Over the past two years, it has been broken multiple times, and we expect it to break again soon.
The discovery of what appears to be the most distant galaxy to date was made using the newly operational James Webb Space Telescope.
This has happened two times this year. Astronomers announced in April that they had observed a galaxy in just 330 million years after the Bigbang. One was found at a point 300 million years after the Big bang.
The new record-holder is mind blowing. It was discovered in the middle of the early Universe, just a short time after the big bang.
The discovery of the galaxy candidate marks the beginning of something wonderful, as it will give us an unprecedented view into the dark and mysterious reaches at the beginning of everything.

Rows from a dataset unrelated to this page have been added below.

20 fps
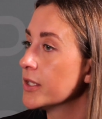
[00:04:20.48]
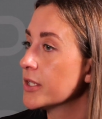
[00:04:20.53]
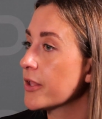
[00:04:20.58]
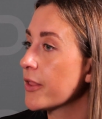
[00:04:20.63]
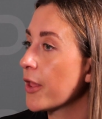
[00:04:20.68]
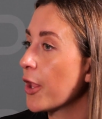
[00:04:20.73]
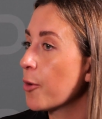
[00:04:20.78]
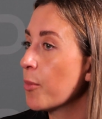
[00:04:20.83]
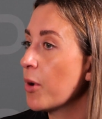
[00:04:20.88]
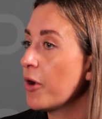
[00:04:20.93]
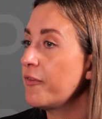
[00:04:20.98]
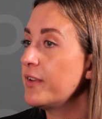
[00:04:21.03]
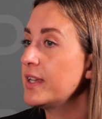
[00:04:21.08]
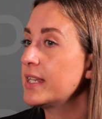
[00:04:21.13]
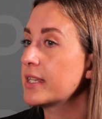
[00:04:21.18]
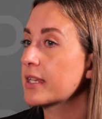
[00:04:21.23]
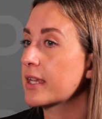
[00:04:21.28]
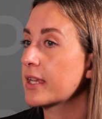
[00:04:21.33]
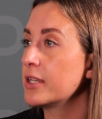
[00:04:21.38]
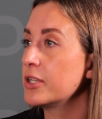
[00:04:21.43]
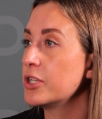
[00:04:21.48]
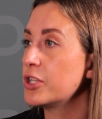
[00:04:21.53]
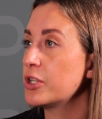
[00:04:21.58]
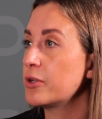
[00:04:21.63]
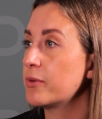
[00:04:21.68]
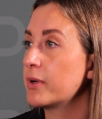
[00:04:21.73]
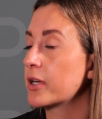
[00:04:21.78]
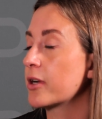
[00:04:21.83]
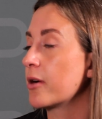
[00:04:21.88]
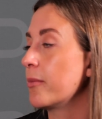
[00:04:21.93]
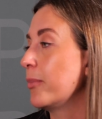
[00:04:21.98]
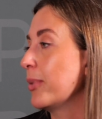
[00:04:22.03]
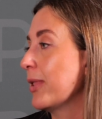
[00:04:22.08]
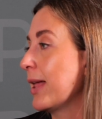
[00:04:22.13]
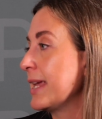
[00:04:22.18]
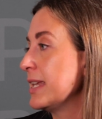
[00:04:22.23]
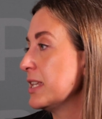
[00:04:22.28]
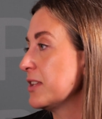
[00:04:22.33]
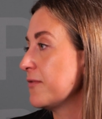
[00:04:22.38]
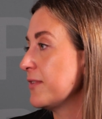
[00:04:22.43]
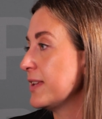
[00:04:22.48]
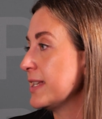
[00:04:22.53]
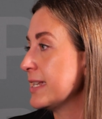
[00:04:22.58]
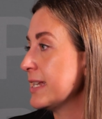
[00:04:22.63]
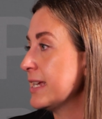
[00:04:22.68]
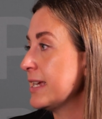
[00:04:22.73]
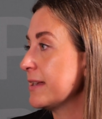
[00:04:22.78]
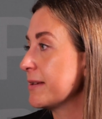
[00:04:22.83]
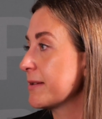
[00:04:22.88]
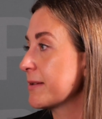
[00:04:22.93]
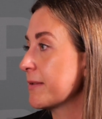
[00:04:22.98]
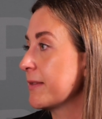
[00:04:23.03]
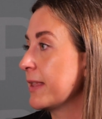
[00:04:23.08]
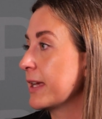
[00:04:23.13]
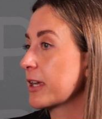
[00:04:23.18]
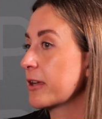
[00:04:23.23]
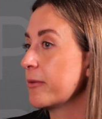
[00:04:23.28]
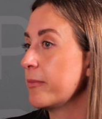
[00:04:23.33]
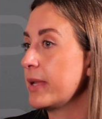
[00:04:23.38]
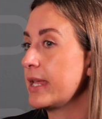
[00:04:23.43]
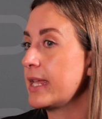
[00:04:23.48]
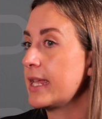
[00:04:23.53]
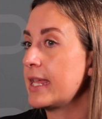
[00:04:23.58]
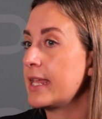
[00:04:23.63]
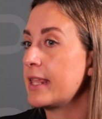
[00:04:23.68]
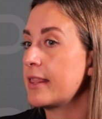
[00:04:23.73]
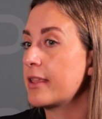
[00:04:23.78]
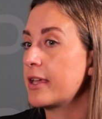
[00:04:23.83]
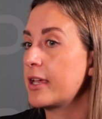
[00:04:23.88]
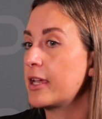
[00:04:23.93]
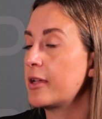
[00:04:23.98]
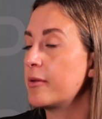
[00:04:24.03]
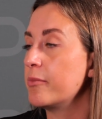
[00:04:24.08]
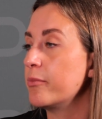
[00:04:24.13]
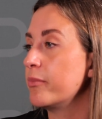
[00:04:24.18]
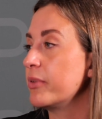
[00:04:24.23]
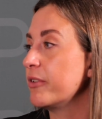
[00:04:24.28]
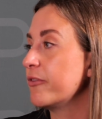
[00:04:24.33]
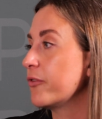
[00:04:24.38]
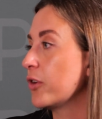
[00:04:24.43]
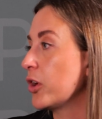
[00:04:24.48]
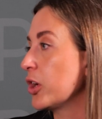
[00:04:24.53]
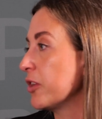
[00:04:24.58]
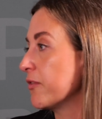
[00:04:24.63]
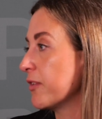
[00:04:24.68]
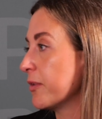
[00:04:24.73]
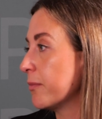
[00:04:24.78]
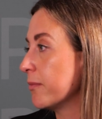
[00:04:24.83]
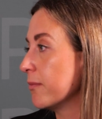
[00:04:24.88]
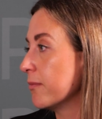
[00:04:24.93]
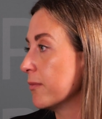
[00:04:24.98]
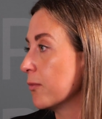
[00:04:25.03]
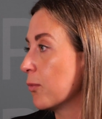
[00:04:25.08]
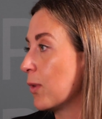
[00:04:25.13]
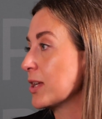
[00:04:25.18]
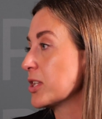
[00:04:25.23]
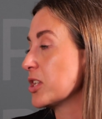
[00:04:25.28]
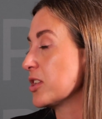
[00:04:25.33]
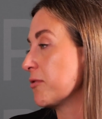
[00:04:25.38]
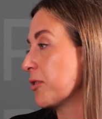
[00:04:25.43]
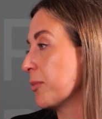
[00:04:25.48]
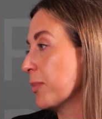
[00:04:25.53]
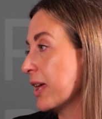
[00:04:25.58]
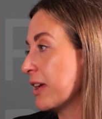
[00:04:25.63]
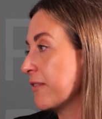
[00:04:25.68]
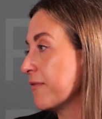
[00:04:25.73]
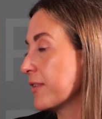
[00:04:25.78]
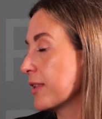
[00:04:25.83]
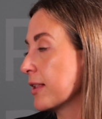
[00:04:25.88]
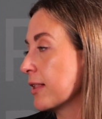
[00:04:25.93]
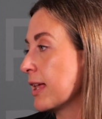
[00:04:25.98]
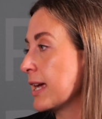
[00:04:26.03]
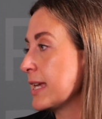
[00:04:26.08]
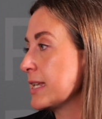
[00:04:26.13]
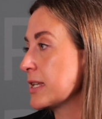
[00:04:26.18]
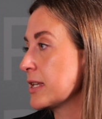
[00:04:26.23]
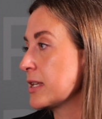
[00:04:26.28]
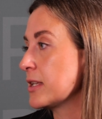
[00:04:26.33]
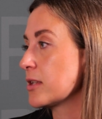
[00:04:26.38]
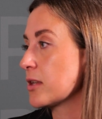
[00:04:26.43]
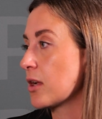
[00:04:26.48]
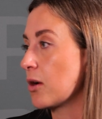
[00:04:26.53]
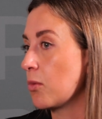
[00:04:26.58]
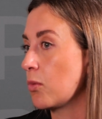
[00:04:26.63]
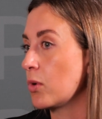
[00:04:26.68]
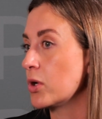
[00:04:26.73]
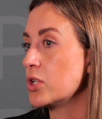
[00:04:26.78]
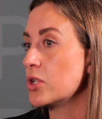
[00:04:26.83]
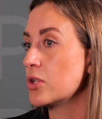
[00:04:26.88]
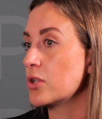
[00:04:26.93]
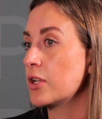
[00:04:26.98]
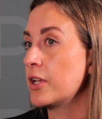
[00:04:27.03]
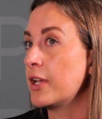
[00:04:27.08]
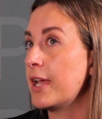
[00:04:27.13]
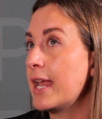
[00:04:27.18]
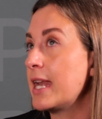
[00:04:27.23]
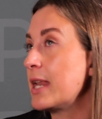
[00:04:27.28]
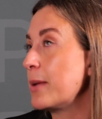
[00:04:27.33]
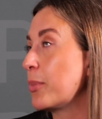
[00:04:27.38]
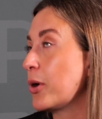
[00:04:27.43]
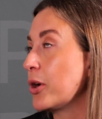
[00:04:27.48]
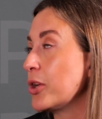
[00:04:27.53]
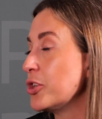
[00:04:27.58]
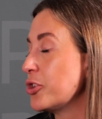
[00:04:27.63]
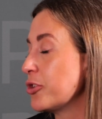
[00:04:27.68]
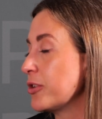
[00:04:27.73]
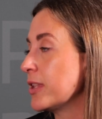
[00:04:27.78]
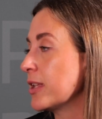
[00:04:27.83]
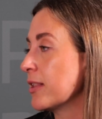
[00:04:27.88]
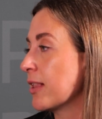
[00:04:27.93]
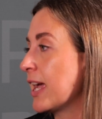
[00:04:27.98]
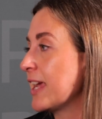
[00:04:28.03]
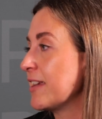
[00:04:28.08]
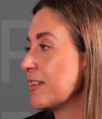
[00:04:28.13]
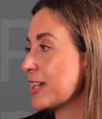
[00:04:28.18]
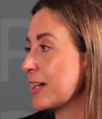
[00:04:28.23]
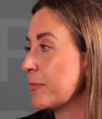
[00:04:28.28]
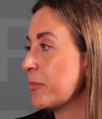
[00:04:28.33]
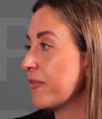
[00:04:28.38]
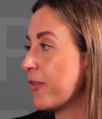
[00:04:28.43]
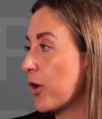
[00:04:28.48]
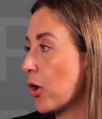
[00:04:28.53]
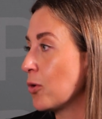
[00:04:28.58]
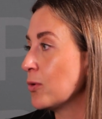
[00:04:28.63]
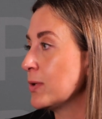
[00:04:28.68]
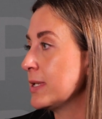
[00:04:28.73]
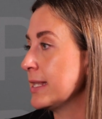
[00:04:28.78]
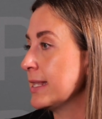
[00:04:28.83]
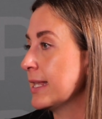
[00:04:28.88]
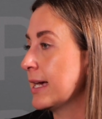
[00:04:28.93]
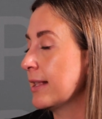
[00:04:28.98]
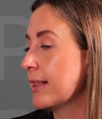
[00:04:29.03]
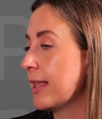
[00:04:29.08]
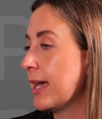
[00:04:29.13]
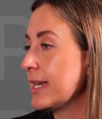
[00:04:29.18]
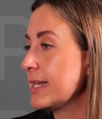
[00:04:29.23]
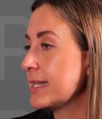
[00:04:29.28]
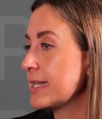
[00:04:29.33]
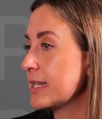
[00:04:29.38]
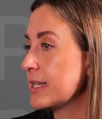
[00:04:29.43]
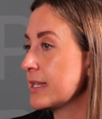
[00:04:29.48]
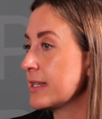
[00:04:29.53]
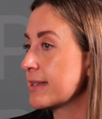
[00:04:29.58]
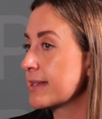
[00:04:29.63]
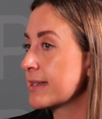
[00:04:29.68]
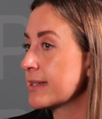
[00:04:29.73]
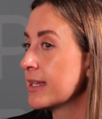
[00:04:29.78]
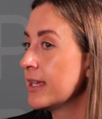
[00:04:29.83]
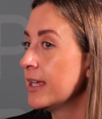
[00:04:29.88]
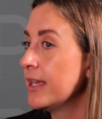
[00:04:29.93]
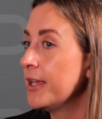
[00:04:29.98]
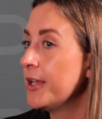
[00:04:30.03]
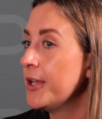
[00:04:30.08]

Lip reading: So the Home Office can do a compliance visit, and that can be either whilst you're applying for the licence, or at any point during the lifetime of holding that licence.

The paper was submitted to the Monthly Notices of the Royal Astronomical Society and is available on arXiv.
The first billion years after the Bigbang are of interest to physicists. There was a hot, quantum soup that filled the Universe after it winked into existence.
Light is a time machine because it takes a long time to travel from one place to another. The early Universe is so far away that any light that reaches us is very faint.
Even the more visible objects are hard to read due to the expansion of the Universe stretching the most energetic waves into lackluster rays closer to the spectrum.
Reconstructions of that time are very difficult due to this. It's such a critical time that it's all the more sad.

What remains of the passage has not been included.